• [Instructions for the task] Copy out the data that follows exactly, leaving out no line.

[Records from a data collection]
•••••
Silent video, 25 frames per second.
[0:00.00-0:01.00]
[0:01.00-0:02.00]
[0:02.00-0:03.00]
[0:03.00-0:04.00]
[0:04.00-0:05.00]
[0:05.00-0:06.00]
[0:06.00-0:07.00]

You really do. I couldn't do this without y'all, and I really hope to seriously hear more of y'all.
•••••
• [Response to this exercise]
Silent video, 25 frames per second.
[0:00.00-0:01.00]
[0:01.00-0:02.00]
[0:02.00-0:03.00]
[0:03.00-0:04.00]
[0:04.00-0:05.00]
[0:05.00-0:06.00]
[0:06.00-0:07.00]

You really do. I couldn't do this without y'all, and I really hope to seriously hear more of y'all.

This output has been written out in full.